▸ **Exercise directions**: Leave the pictures out, and repeat exactly each line from the one that holds "[0:03.00-0:04.00]" through the final line of the entries below.

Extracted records

------------------------------------------------------------

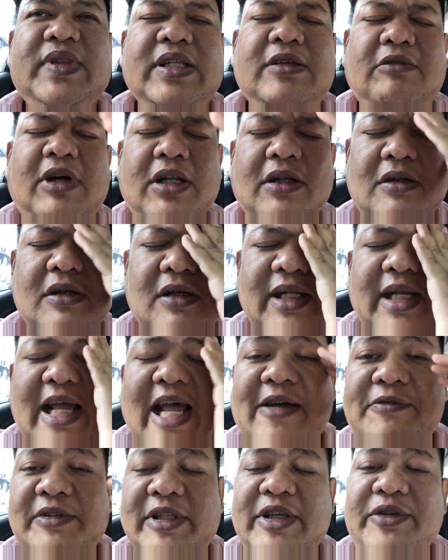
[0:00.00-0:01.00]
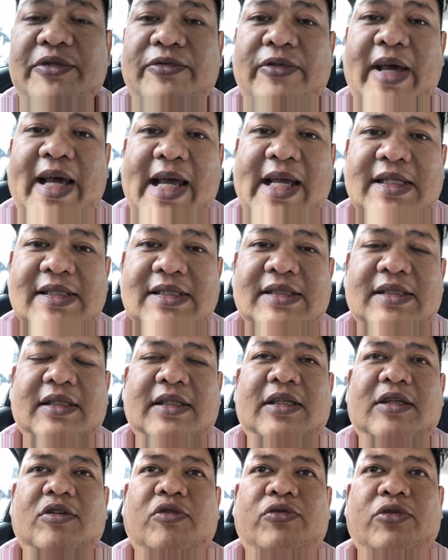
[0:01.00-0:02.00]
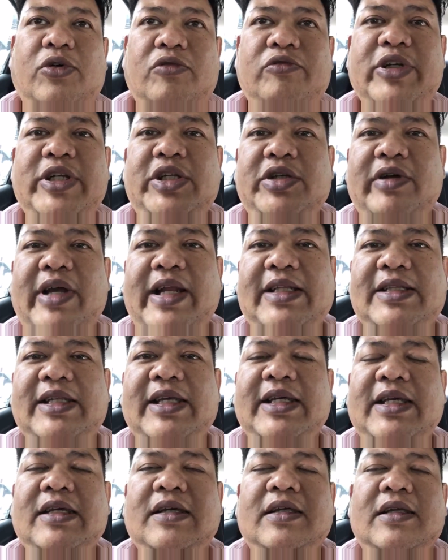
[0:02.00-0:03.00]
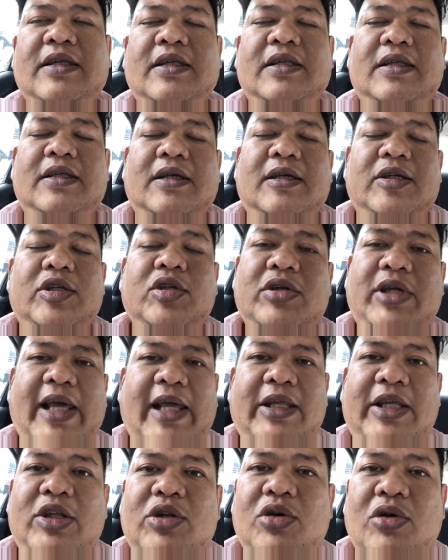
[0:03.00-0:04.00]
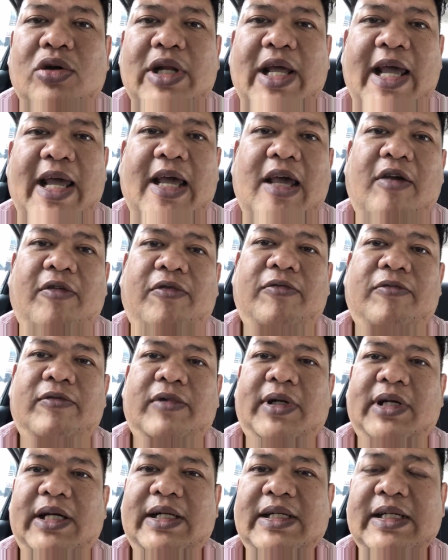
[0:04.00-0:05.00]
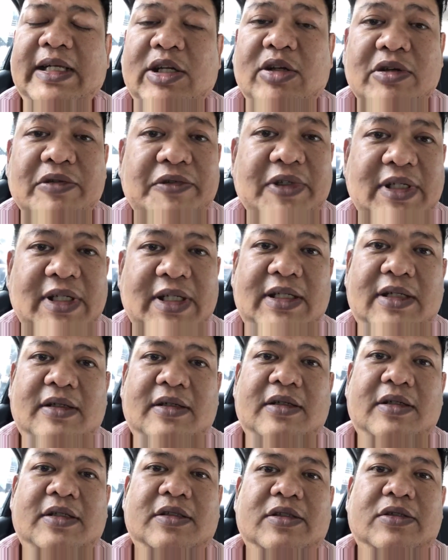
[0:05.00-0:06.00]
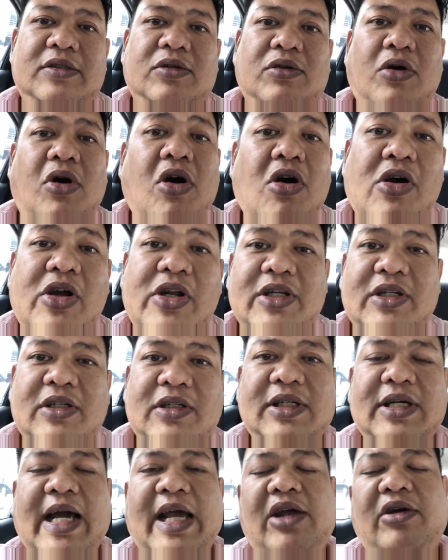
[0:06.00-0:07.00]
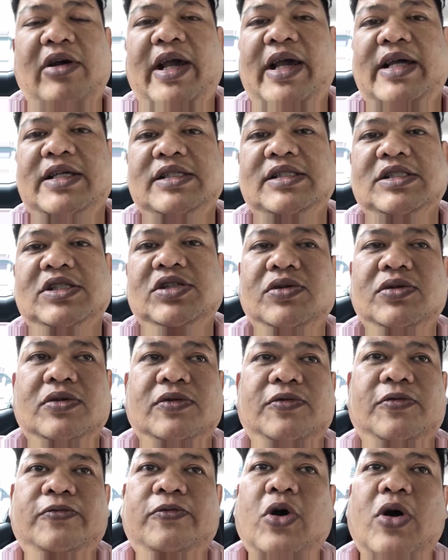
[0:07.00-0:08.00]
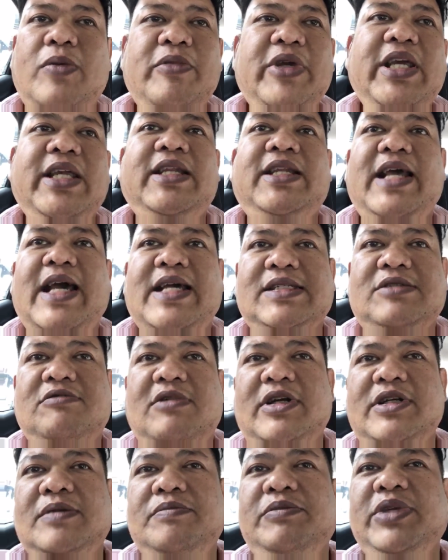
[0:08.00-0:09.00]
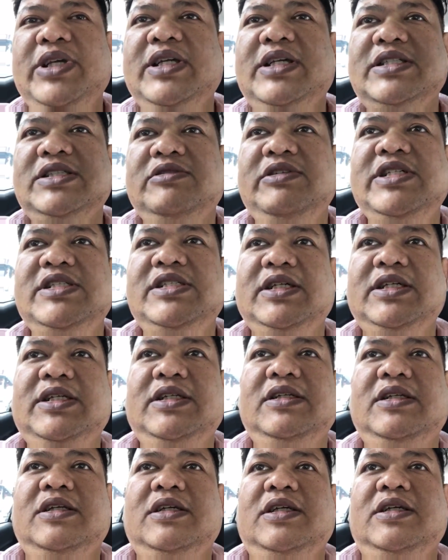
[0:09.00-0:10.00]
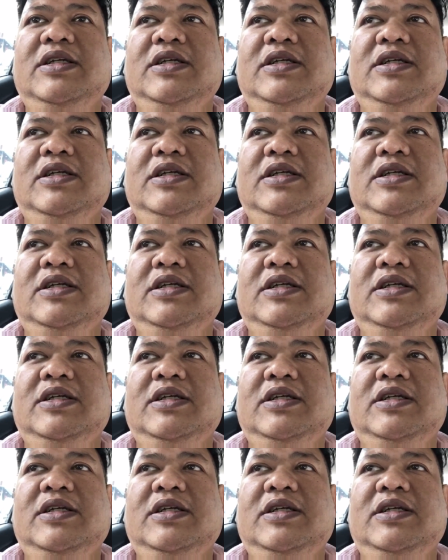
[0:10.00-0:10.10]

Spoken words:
what do you call that, After Effects for video editing, you don't have an equivalent on the iOS. So for me, that's one of the biggest reason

------------------------------------------------------------

▸ **Result below**:
[0:03.00-0:04.00]
[0:04.00-0:05.00]
[0:05.00-0:06.00]
[0:06.00-0:07.00]
[0:07.00-0:08.00]
[0:08.00-0:09.00]
[0:09.00-0:10.00]
[0:10.00-0:10.10]

Spoken words:
what do you call that, After Effects for video editing, you don't have an equivalent on the iOS. So for me, that's one of the biggest reason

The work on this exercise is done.